Actuary’s Dilemma
Monday, July 14th, 2008I was heading to work on the 2/3 last Thursday when I saw a gentleman perusing Taleb’s Black Swawn. Being that this is one of my favorite books, I was inclined to ask the gentleman’s opinion of it; as it happens, he was an actuary en route to a discussion about the book. An actuary reading Taleb is something like a Christian reading the Quaran, so I knew right away that I was speaking to an extremely open-minded person. He explained that in the course of his work at Standard and Poor’s, he’d seen the insurance industry shoot itself in the foot by systematically underpricing risk. When disaster strikes, he explained, insurance companies lose a lot of money, but shortly after, premiums go up as disasters seem “more likely” in retrospect.
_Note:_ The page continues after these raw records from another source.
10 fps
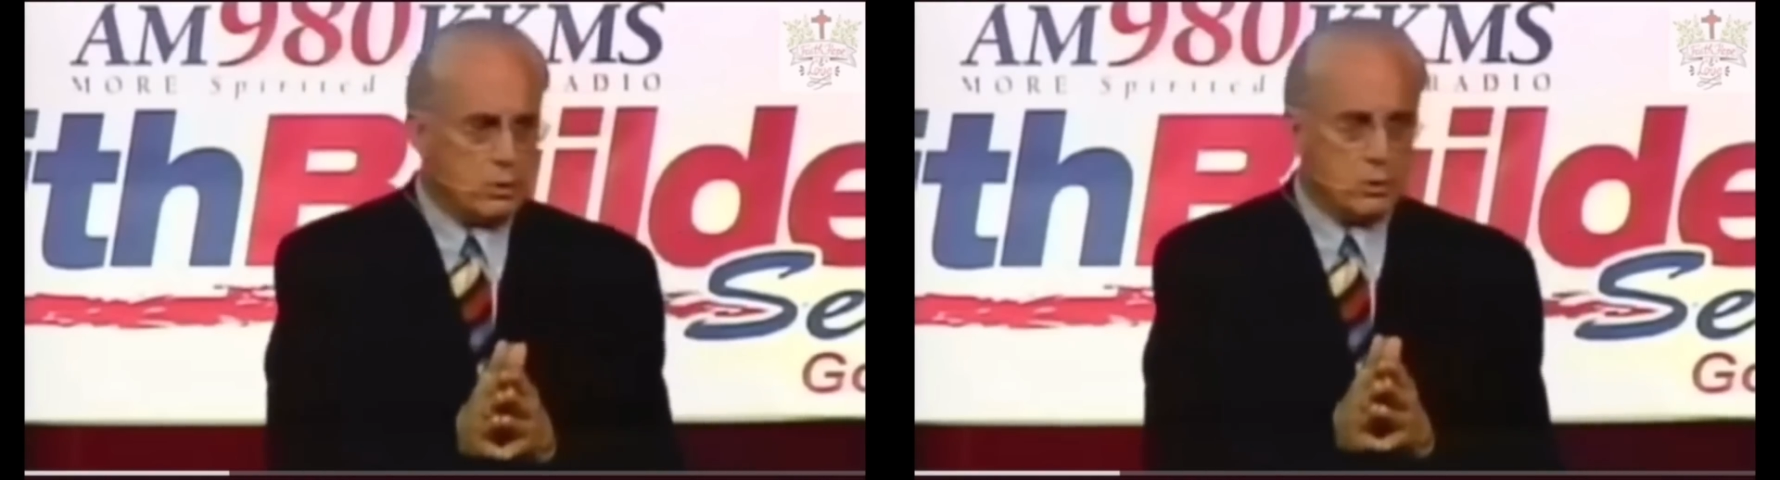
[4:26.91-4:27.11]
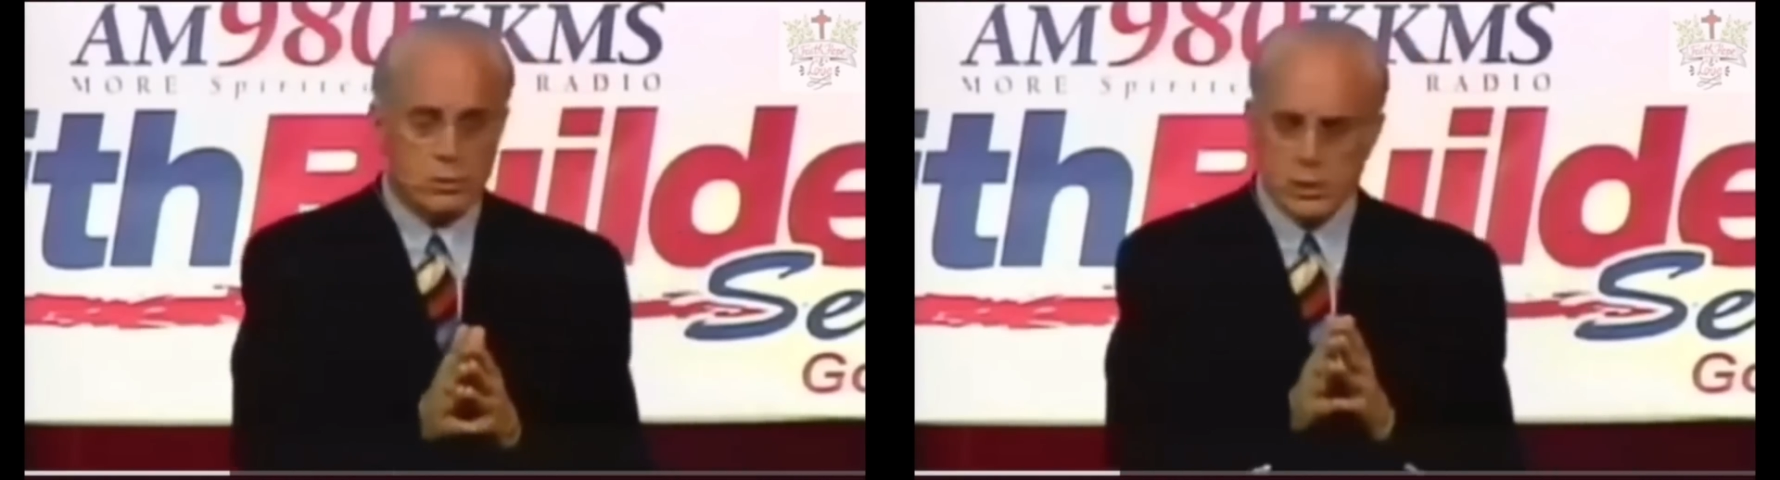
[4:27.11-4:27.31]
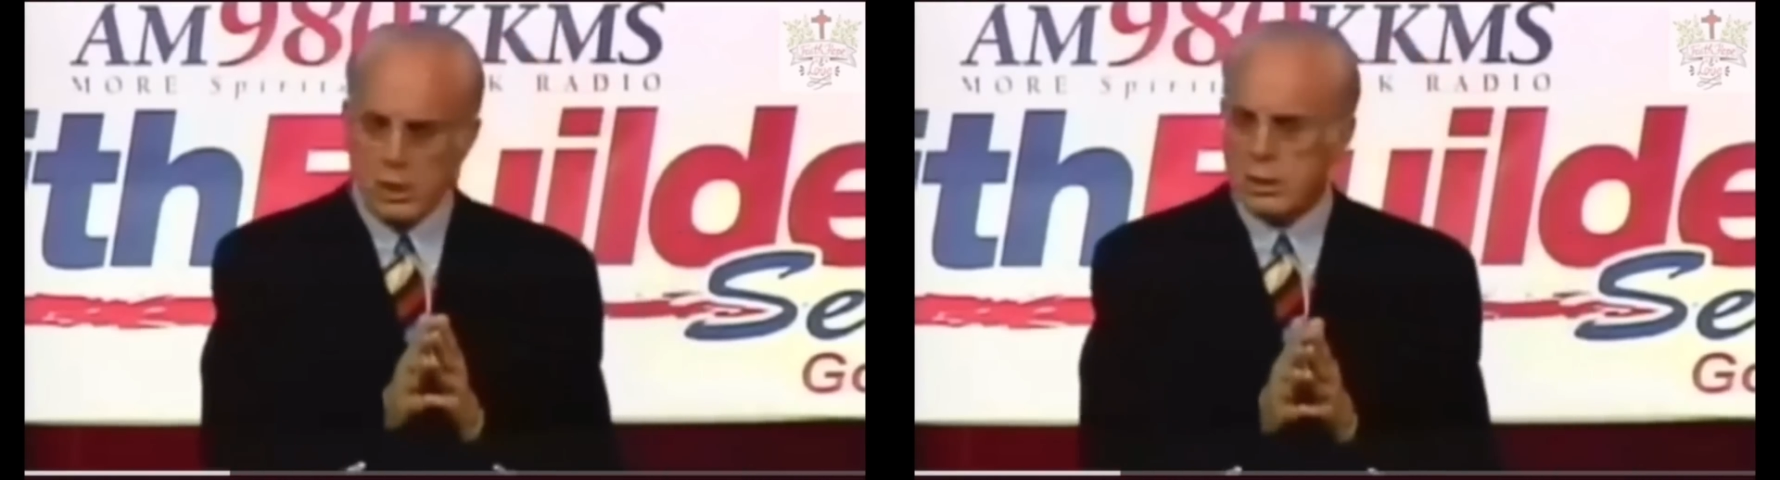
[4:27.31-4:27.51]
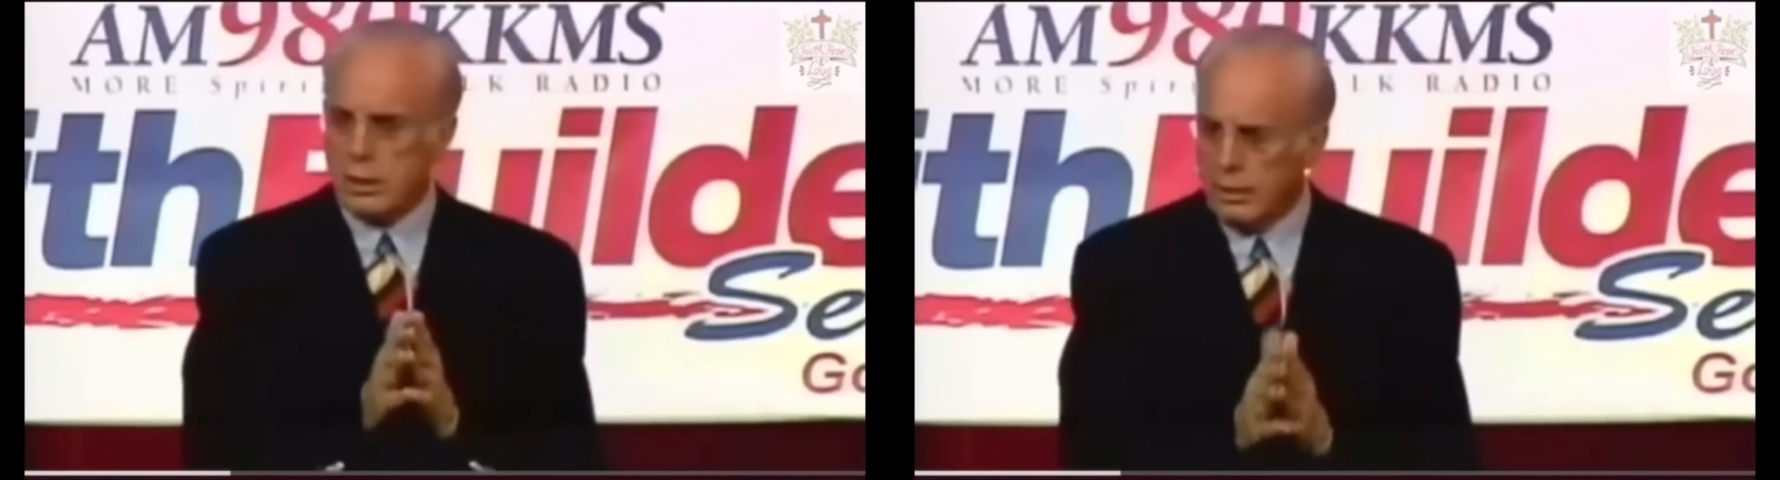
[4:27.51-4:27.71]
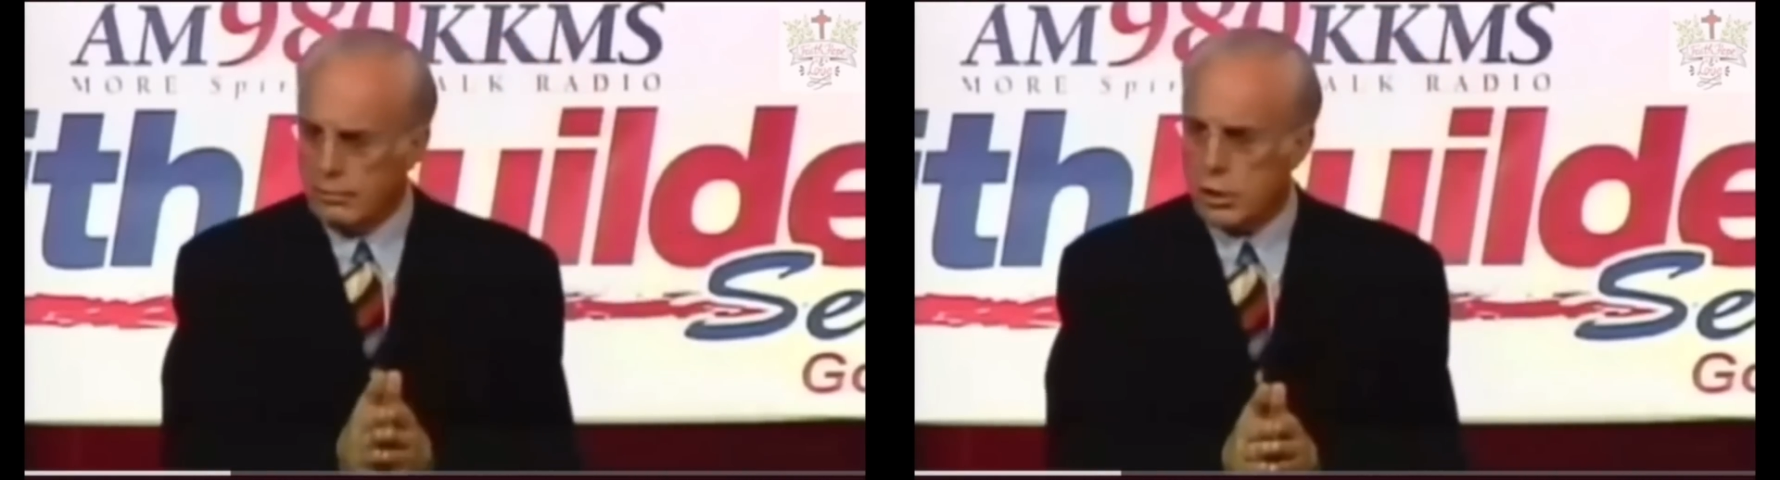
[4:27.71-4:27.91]
So
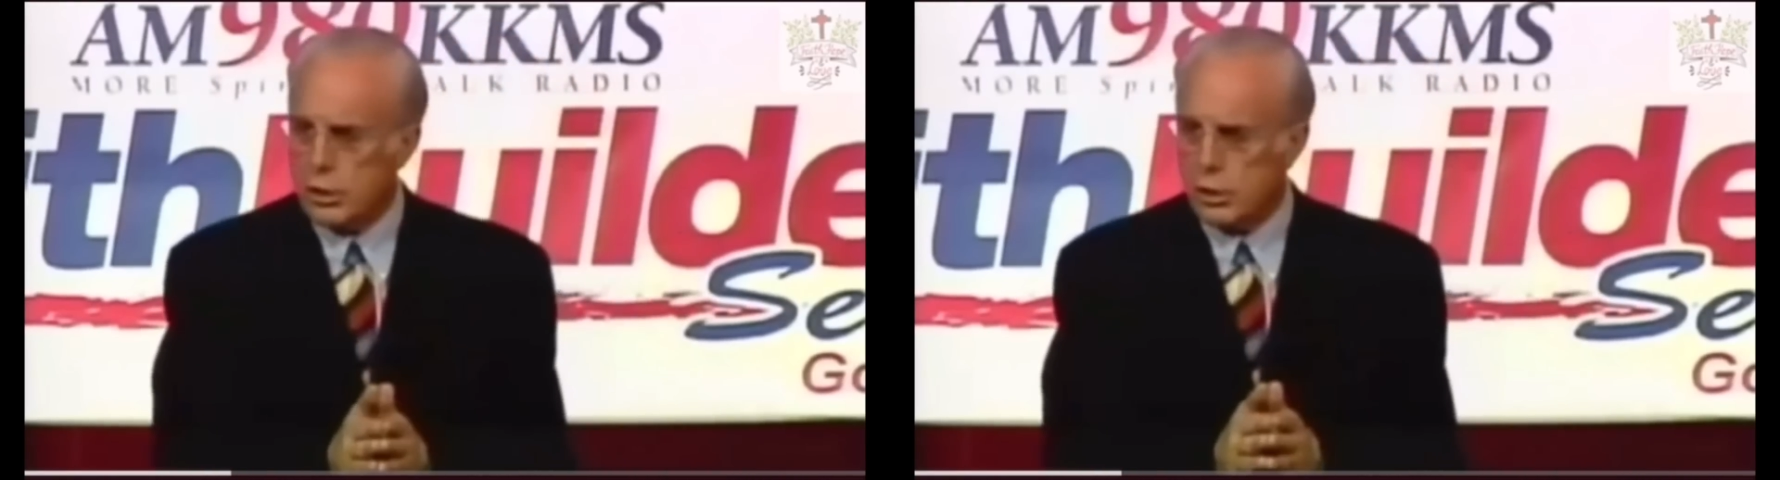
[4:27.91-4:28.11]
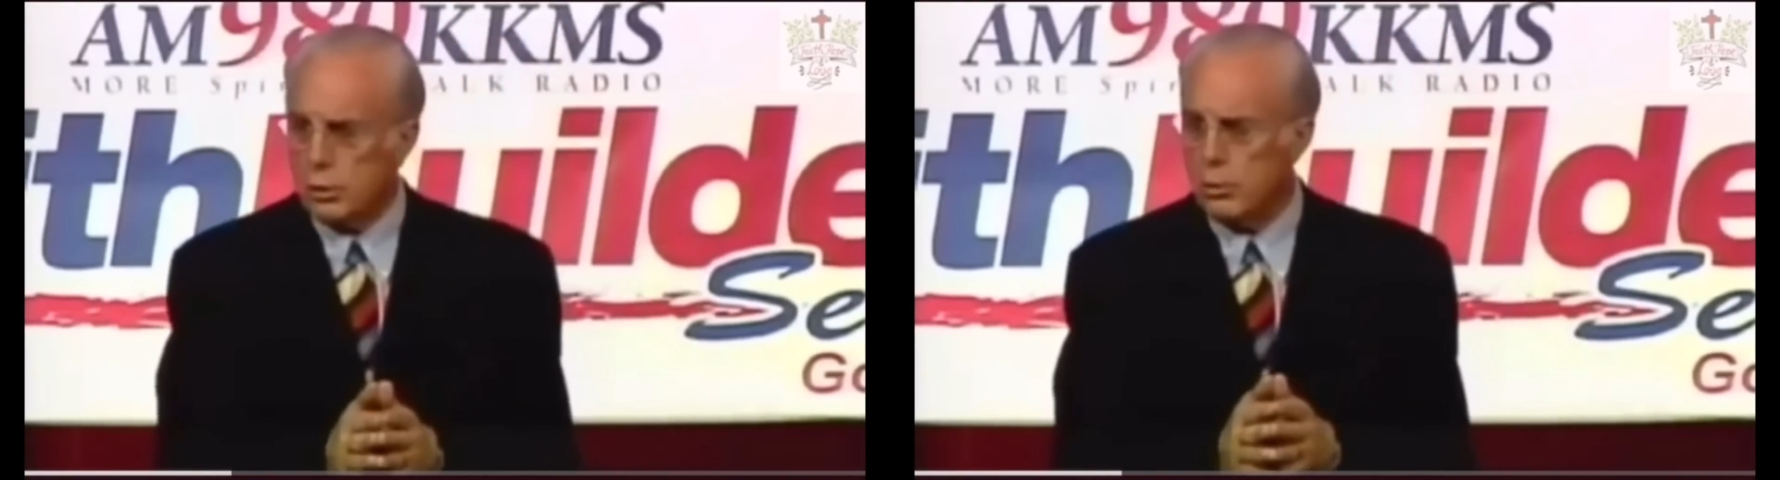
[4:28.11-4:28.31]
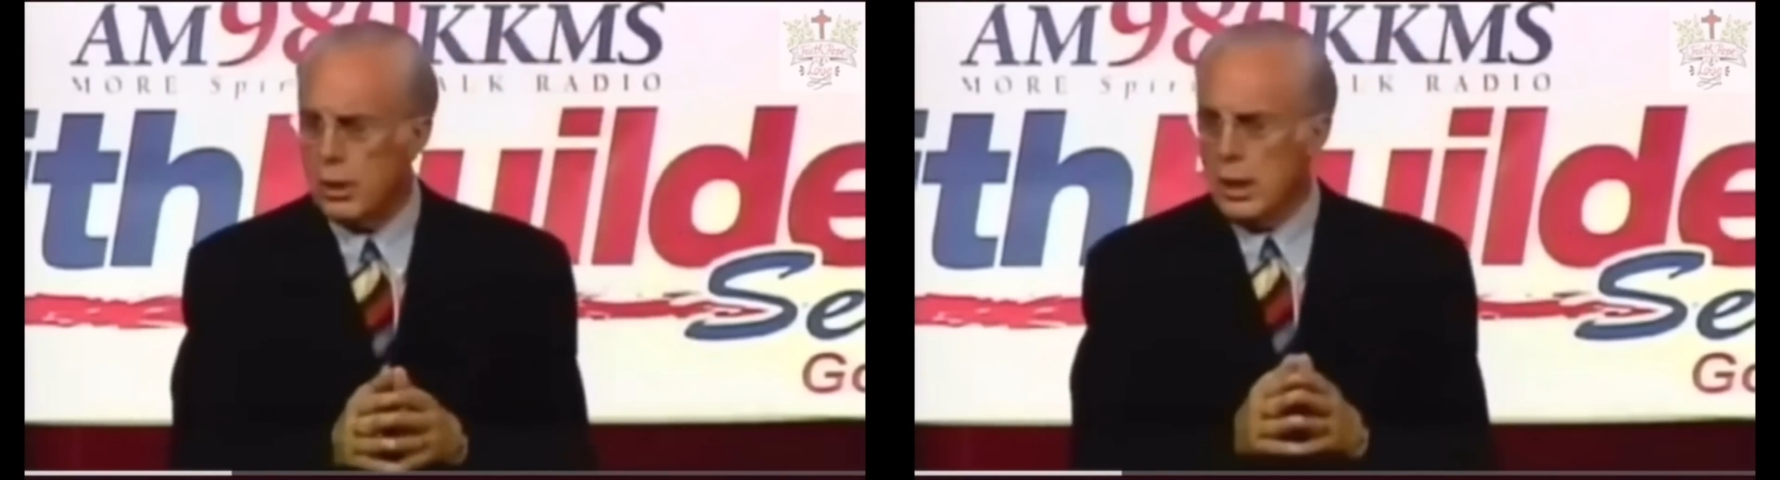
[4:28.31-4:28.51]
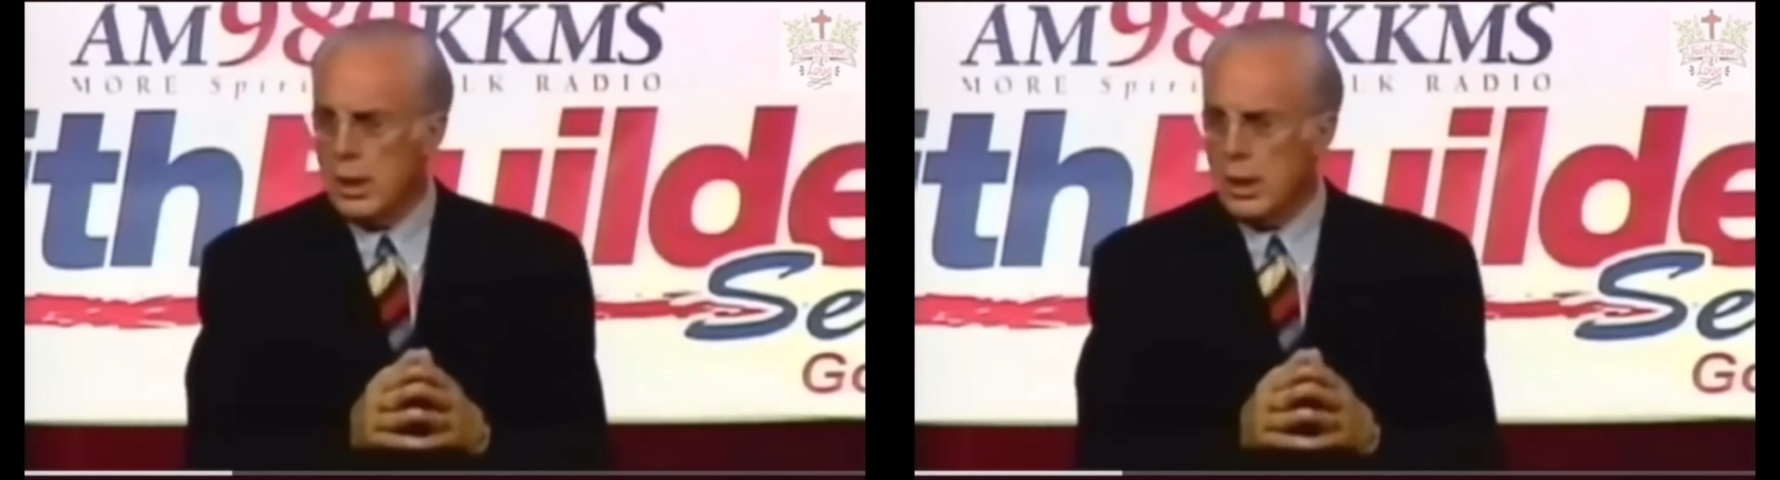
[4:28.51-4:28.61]
essentially, every Jew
Faced with a glut of new premium money, the companies seek to expand the business they’ve written, and end up competing each other to a price point below the actuarially-derived zero-profit point, into loss.
When I explained that I was an engineering student, he contrasted his profession with mine, explaining that both, despite the proliferation of highfalutin models, require a pragmatic spirit capable of seeing beyond the limits of models. It’s rare to meet someone so open-minded, especially over the age of 40; I was thoroughly impressed with this man’s intellectual accomplishment.